_Saved entries_:

'''

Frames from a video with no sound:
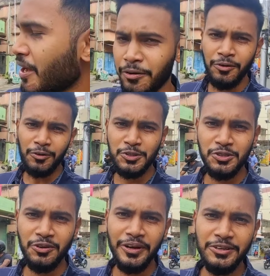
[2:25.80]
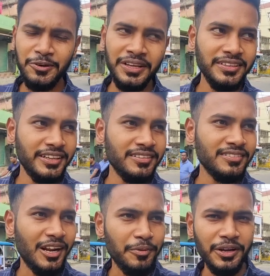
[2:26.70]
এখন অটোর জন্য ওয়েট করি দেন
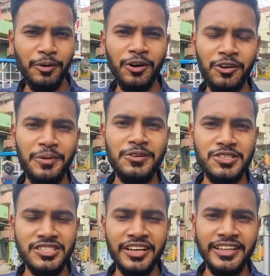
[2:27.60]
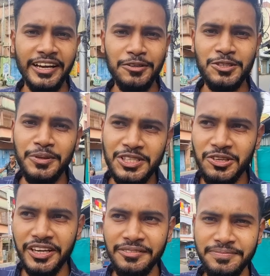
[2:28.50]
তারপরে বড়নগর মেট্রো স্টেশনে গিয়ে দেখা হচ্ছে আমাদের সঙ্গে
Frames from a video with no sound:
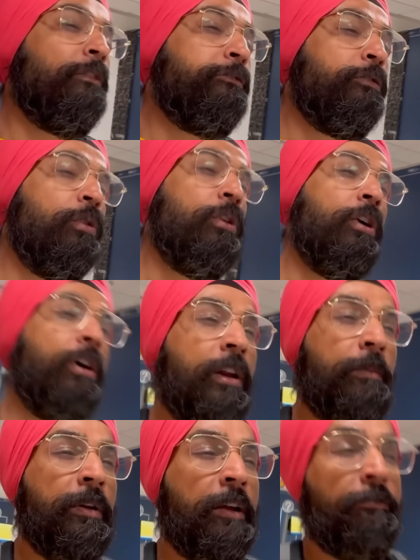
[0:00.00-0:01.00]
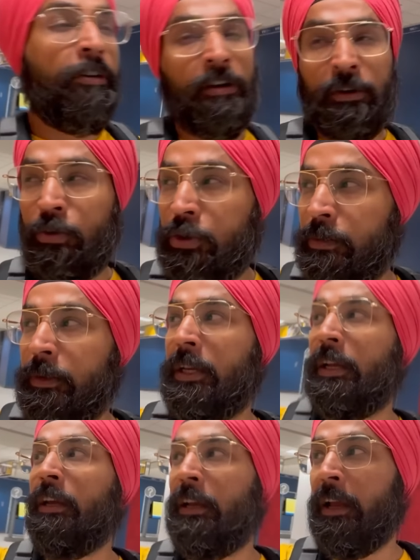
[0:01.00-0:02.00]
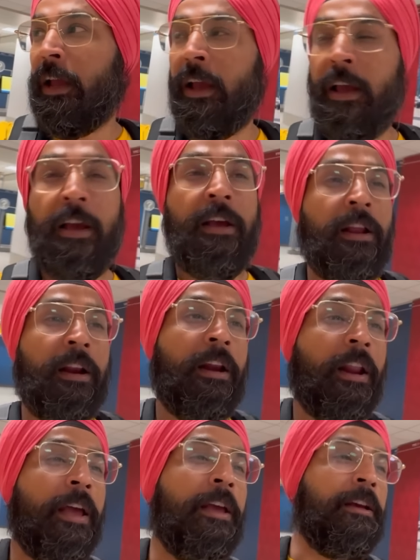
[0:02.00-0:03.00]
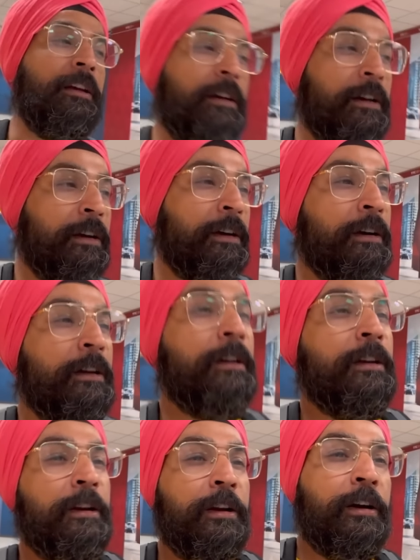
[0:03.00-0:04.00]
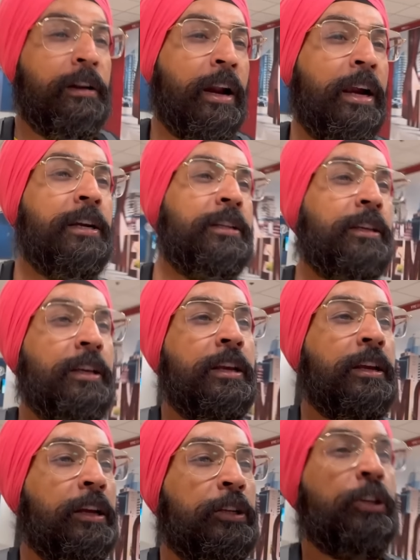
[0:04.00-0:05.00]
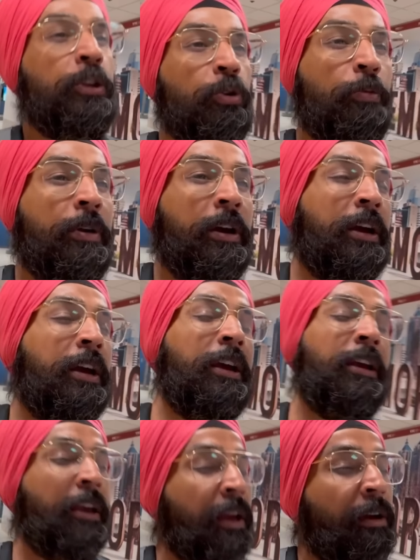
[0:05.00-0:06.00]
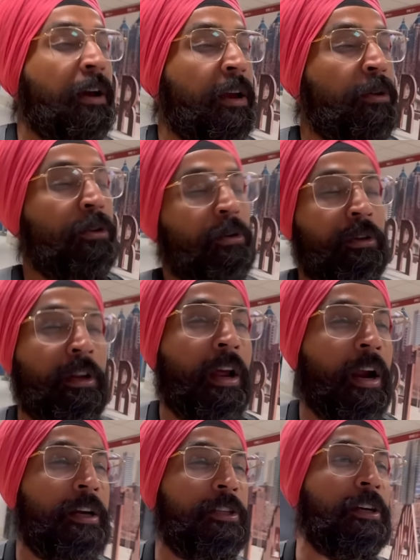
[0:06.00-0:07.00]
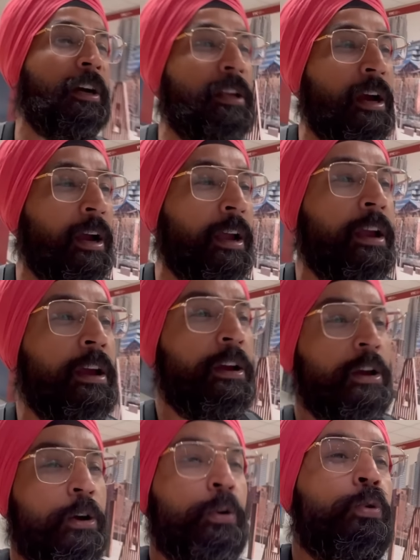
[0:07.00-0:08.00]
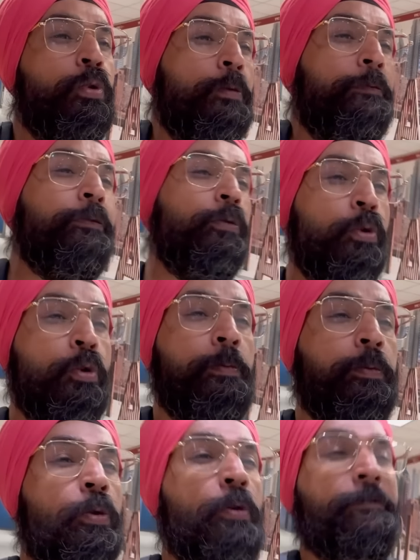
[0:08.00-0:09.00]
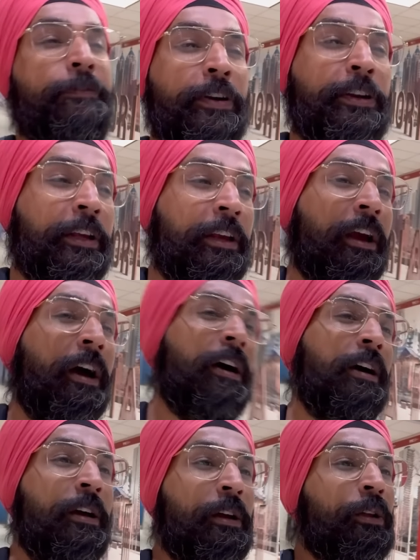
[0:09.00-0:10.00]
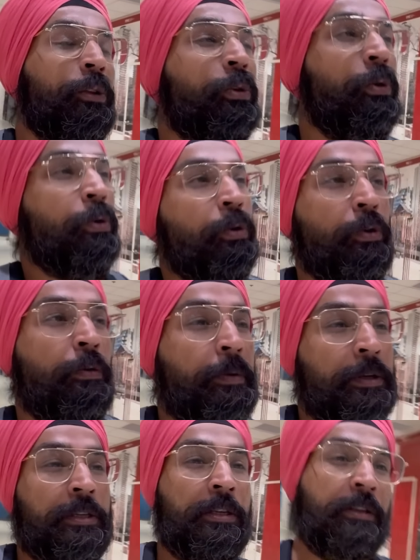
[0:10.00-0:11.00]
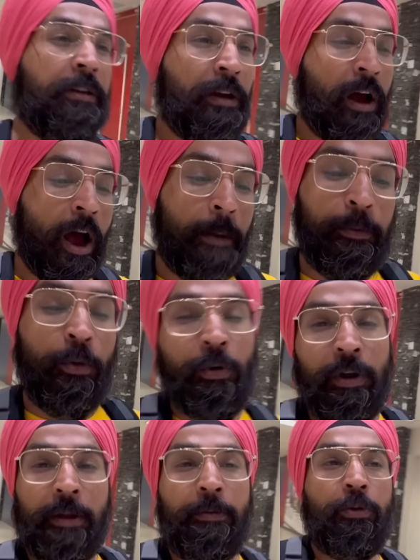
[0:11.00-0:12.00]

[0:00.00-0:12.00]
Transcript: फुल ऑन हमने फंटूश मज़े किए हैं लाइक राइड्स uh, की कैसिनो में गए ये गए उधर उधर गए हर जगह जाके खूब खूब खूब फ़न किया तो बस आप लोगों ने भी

'''

The pictures stay out of the copy. Set down the entries above precisely.

_WRITTEN SOLUTION_:
Frames from a video with no sound:
[2:25.80]
[2:26.70]
এখন অটোর জন্য ওয়েট করি দেন
[2:27.60]
[2:28.50]
তারপরে বড়নগর মেট্রো স্টেশনে গিয়ে দেখা হচ্ছে আমাদের সঙ্গে
Frames from a video with no sound:
[0:00.00-0:01.00]
[0:01.00-0:02.00]
[0:02.00-0:03.00]
[0:03.00-0:04.00]
[0:04.00-0:05.00]
[0:05.00-0:06.00]
[0:06.00-0:07.00]
[0:07.00-0:08.00]
[0:08.00-0:09.00]
[0:09.00-0:10.00]
[0:10.00-0:11.00]
[0:11.00-0:12.00]

[0:00.00-0:12.00]
Transcript: फुल ऑन हमने फंटूश मज़े किए हैं लाइक राइड्स uh, की कैसिनो में गए ये गए उधर उधर गए हर जगह जाके खूब खूब खूब फ़न किया तो बस आप लोगों ने भी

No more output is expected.